Their father, Clifton Christopher Buchanan, 34, was taken into custody Friday morning in Etowah County and transferred to Talladega County Jail, where he was being held in lieu of $25,000 bail on a charge of interfering with custody, the Talladega County Sheriff's Office said.

The sheriff announced Friday afternoon that the children had been found safe in Clayton County, and that children's services officers were on their way to Georgia to bring the girls home.

At a subsequent press conference, Capt. Mike Jones of the sheriff's office said the girls were found Friday about 11 a.m. in a car at a McDonald's in Clayton County, where they were eating with an unidentified adult. 

That person is awaiting questioning by sheriff's investigators, Jones said. "We're not sure what that person's role was," Jones said. The Alabama Department of Human Resources had received a court order Thursday granting temporary custody to the agency, but officials were unable to locate the sisters or Buchanan on Thursday, Jones said.

The department had begun investigating "the family situation" in October, and that led child welfare officials to seek custody of the children, Jones said. He could not comment further, he said, because of the ongoing investigation.

The girls' father, Jones said, refused to cooperate with authorities, leading to the statewide alert for the girls. Tips that came in following the alert's issuance helped officers locate the children in Georgia, Jones said.

Authorities believe Buchanan knew he was about to lose custody of his daughters and arranged for them to be taken to a different location, Jones said.
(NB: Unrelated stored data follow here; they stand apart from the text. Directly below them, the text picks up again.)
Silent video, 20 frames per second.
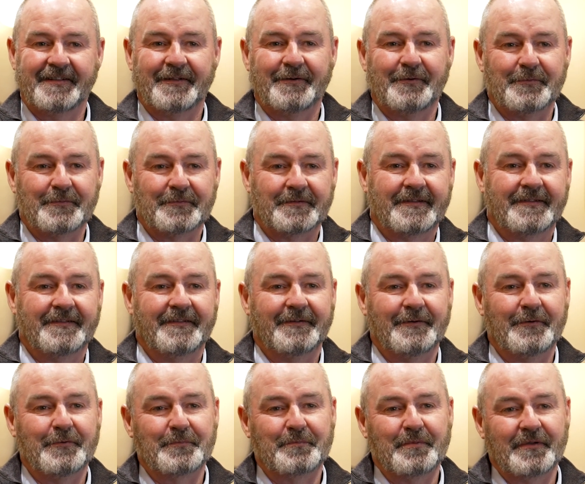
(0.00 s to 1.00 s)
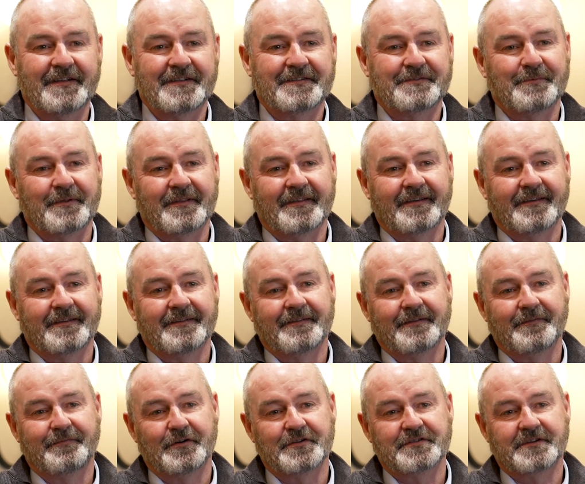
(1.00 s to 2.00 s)
old place where
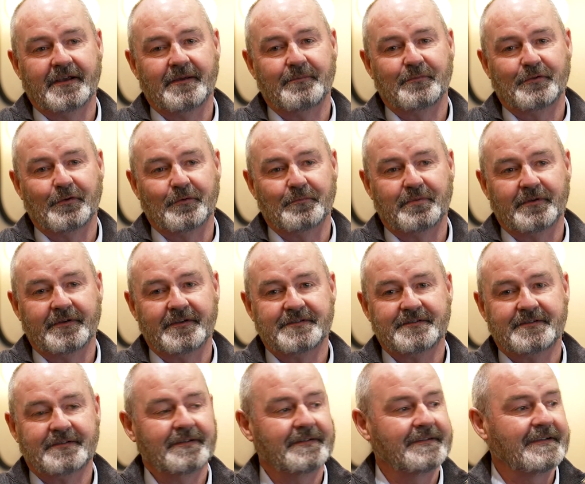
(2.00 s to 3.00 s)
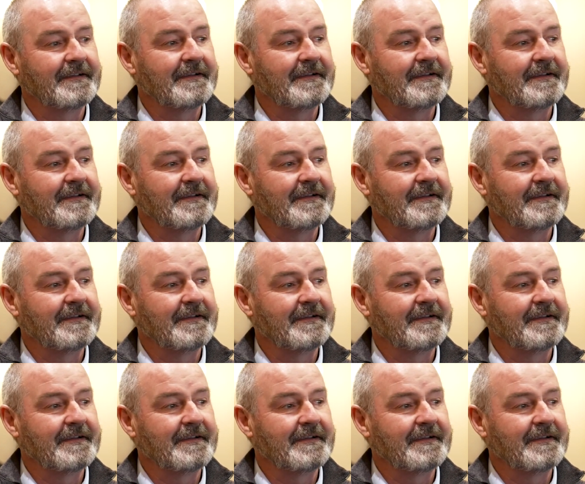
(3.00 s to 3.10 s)
the first game took place.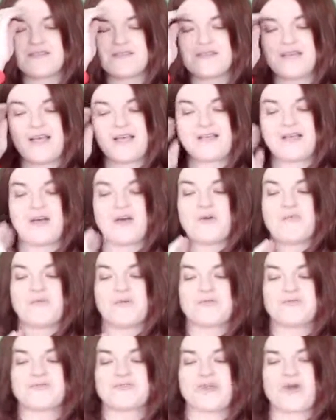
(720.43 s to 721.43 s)
has had
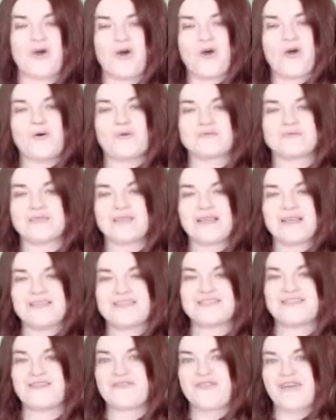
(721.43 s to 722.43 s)
albums called
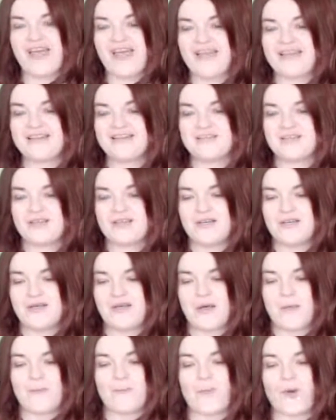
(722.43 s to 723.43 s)
Divide,
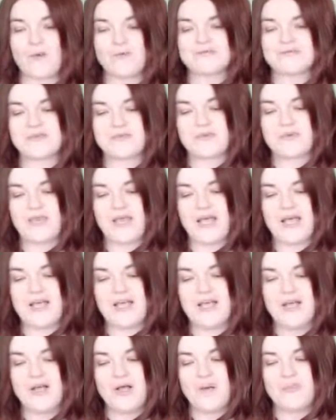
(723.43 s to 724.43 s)
Multiply,
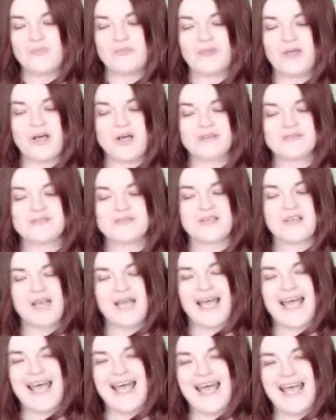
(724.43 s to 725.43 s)
Plus,
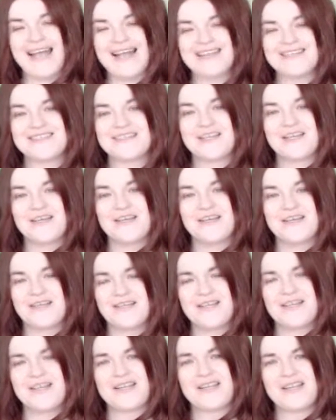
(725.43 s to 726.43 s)
and
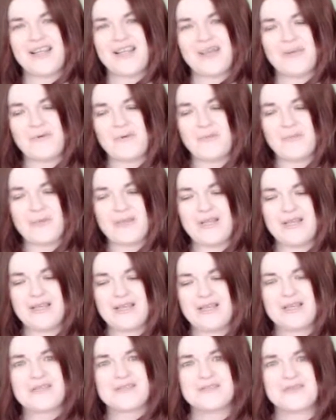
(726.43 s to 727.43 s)
you'd think it would be
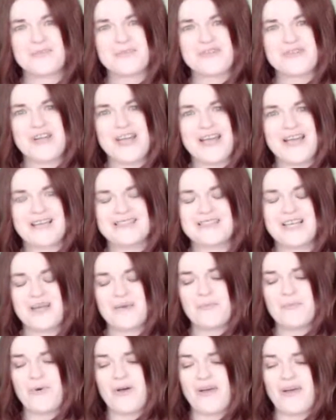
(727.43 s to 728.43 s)
Subtract,
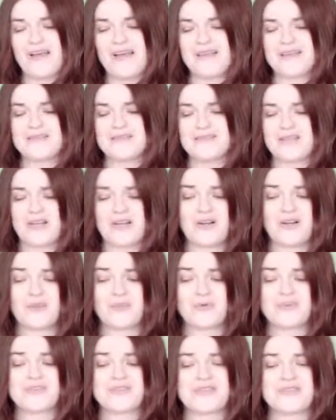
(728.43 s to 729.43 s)
but it's
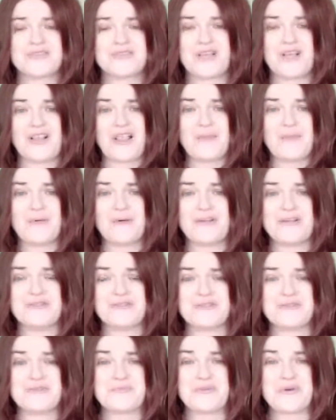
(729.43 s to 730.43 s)
number 6
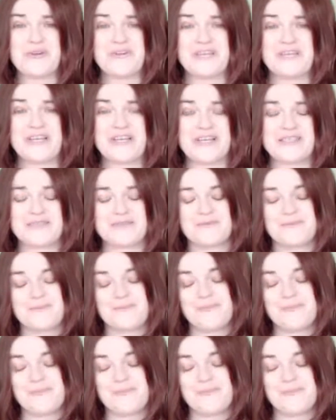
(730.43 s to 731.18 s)
Collaborations Project.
The missing girls' mother died two years ago, according to a GoFundMe site established by Andrew Ortega, the father of Carrie Buchanan and the children's maternal grandfather.

The sister were identified as: Aaliyah Grace Buchanan, 12; Isabella Jane Buchanan, 9; Lacey Nicole Buchanan, 6; and Gracelyn Hope Buchanan, 2. They had been living with their father in Sylacauga, a small city in Talladega County about 50 miles southeast of Birmingham.